** REQUIRED ACTION **
All of the records below are to be given again word for word, with the pictures removed.

Segment Open

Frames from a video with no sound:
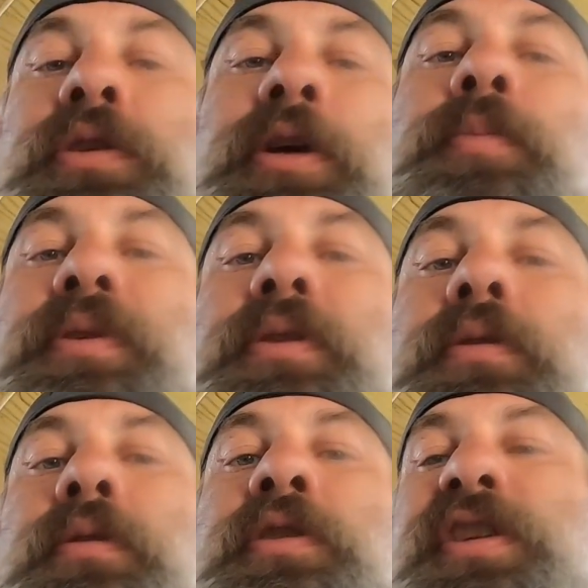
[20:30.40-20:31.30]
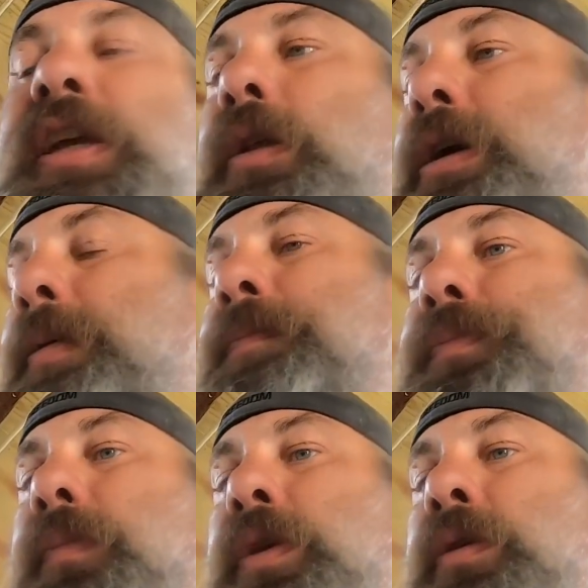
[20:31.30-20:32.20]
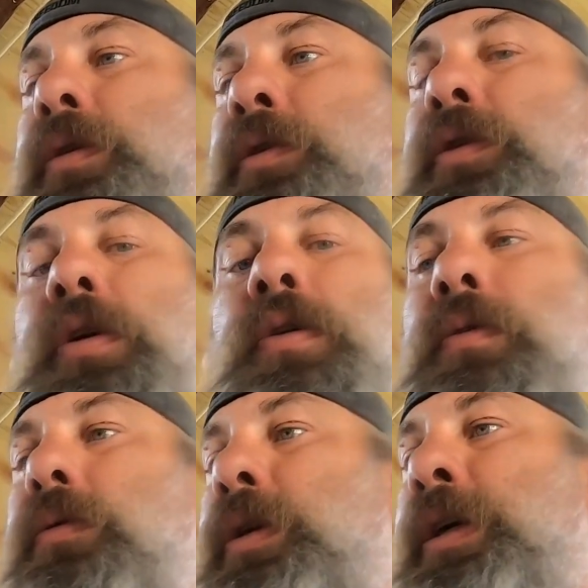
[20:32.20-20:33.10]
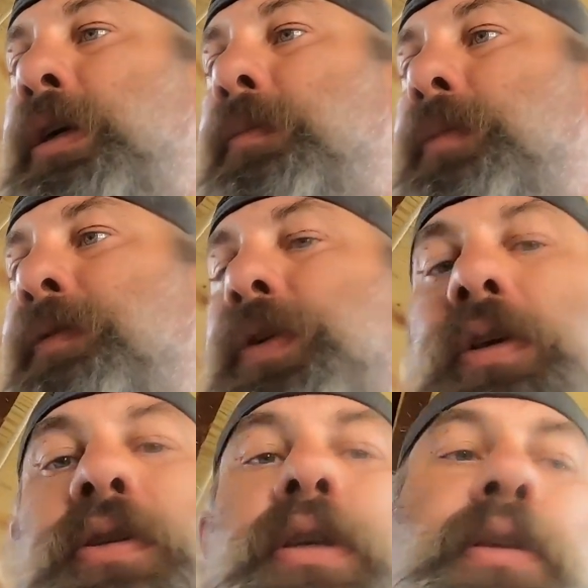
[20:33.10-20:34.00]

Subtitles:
just help it seal up. So if you can see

Segment Closed

** OUTPUT OF THE TASK **
Frames from a video with no sound:
[20:30.40-20:31.30]
[20:31.30-20:32.20]
[20:32.20-20:33.10]
[20:33.10-20:34.00]

Subtitles:
just help it seal up. So if you can see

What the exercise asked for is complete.